Here is the proof that the original 1978 law gave the AG the same power to conduct warrant-free surveillance of foreign targets.
(1) Notwithstanding any other law, the President, through the Attorney General, may authorize electronic surveillance without a court order under this subchapter to acquire foreign intelligence information for periods of up to one year if the Attorney General certifies in writing under oath that—
(A) the electronic surveillance is solely directed at—
(i) the acquisition of the contents of communications transmitted by means of communications used exclusively between or among foreign powers, as defined in section 1801 (a)(1), (2), or (3) of this title; or
(ii) the acquisition of technical intelligence, other than the spoken communications of individuals, from property or premises under the open and exclusive control of a foreign power, as defined in section 1801 (a)(1), (2), or (3) of this title;
(B) there is no substantial likelihood that the surveillance will acquire the contents of any communication to which a United States person is a party; and
(C) the proposed minimization procedures with respect to such surveillance meet the definition of minimization procedures under section 1801 (h) of this title; and if the Attorney General reports such minimization procedures and any changes thereto to the House Permanent Select Committee on Intelligence and the Senate Select Committee on Intelligence at least thirty days prior to their effective date, unless the Attorney General determines immediate action is required and notifies the committees immediately of such minimization procedures and the reason for their becoming effective immediately.
And just for jolly, here's the Fourth Amendment to the Constitution of the United States.

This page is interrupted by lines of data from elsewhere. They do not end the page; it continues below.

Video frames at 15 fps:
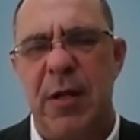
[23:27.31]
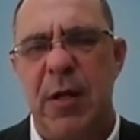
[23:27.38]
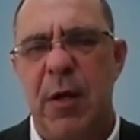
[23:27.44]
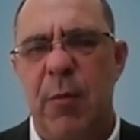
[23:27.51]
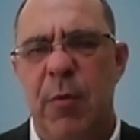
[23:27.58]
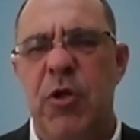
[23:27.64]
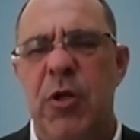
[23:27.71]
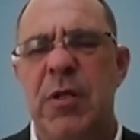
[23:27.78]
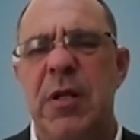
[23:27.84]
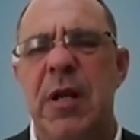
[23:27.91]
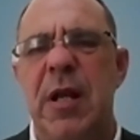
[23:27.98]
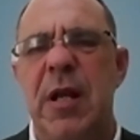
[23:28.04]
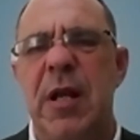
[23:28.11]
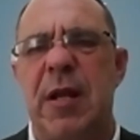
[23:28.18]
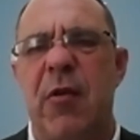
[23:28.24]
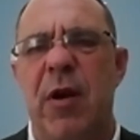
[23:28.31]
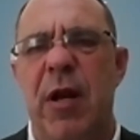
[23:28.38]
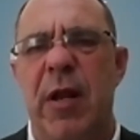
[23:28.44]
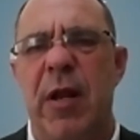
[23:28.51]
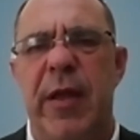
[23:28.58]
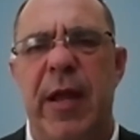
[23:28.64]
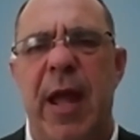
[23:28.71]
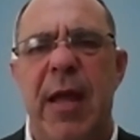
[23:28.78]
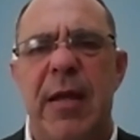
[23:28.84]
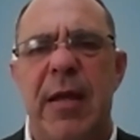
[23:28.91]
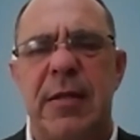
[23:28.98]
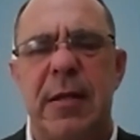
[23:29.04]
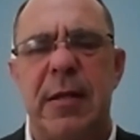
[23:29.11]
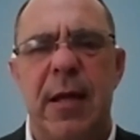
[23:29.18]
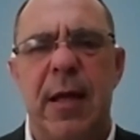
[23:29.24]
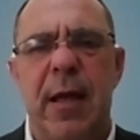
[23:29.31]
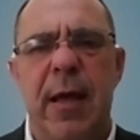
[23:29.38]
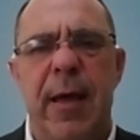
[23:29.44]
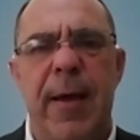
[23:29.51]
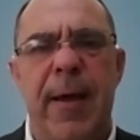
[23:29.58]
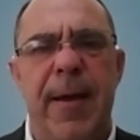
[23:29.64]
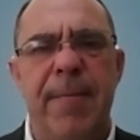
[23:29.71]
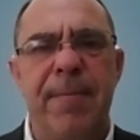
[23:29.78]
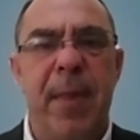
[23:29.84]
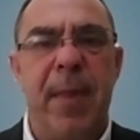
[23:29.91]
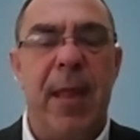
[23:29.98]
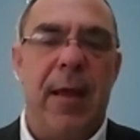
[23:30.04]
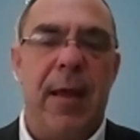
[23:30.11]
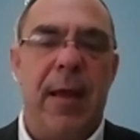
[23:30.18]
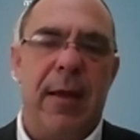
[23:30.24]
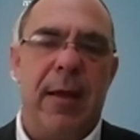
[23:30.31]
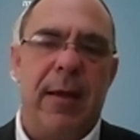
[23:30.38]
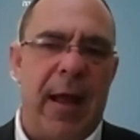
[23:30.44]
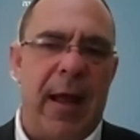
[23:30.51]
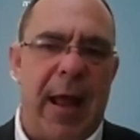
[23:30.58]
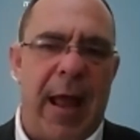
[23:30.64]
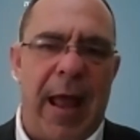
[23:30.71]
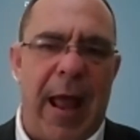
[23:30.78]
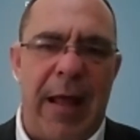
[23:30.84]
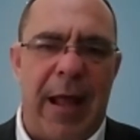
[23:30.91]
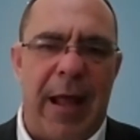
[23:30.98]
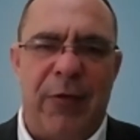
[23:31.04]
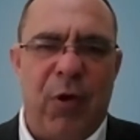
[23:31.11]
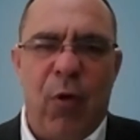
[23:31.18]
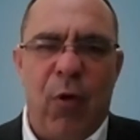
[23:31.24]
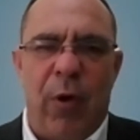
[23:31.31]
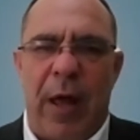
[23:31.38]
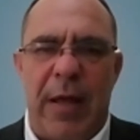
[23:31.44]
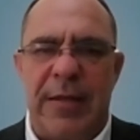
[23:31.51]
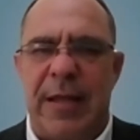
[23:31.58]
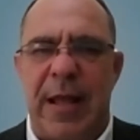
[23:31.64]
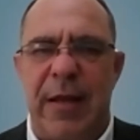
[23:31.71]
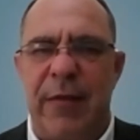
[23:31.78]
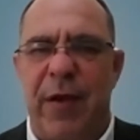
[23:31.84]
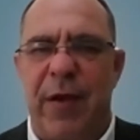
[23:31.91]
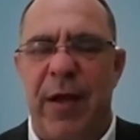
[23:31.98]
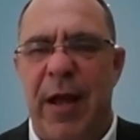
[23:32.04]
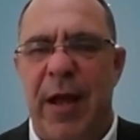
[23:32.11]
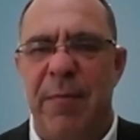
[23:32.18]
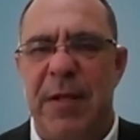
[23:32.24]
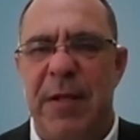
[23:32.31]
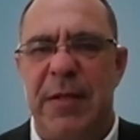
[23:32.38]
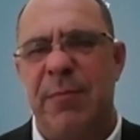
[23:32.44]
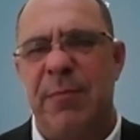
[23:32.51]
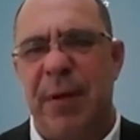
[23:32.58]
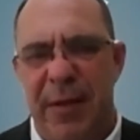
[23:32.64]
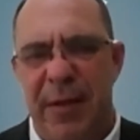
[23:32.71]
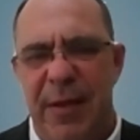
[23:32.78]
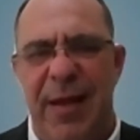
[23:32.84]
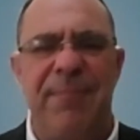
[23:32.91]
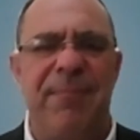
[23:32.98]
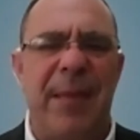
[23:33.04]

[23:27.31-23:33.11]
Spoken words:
which isn't necessarily the case at all, as they've admitted. But that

Do the minimization procedures outlined above make the FISA act (old version, new version) all hunky-dory, Constitution-wise? You tell me...
The right of the people to be secure in their persons, houses, papers, and effects, against unreasonable searches and seizures, shall not be violated, and no Warrants shall issue, but upon probable cause, supported by Oath or affirmation, and particularly describing the place to be searched, and the persons or things to be seized.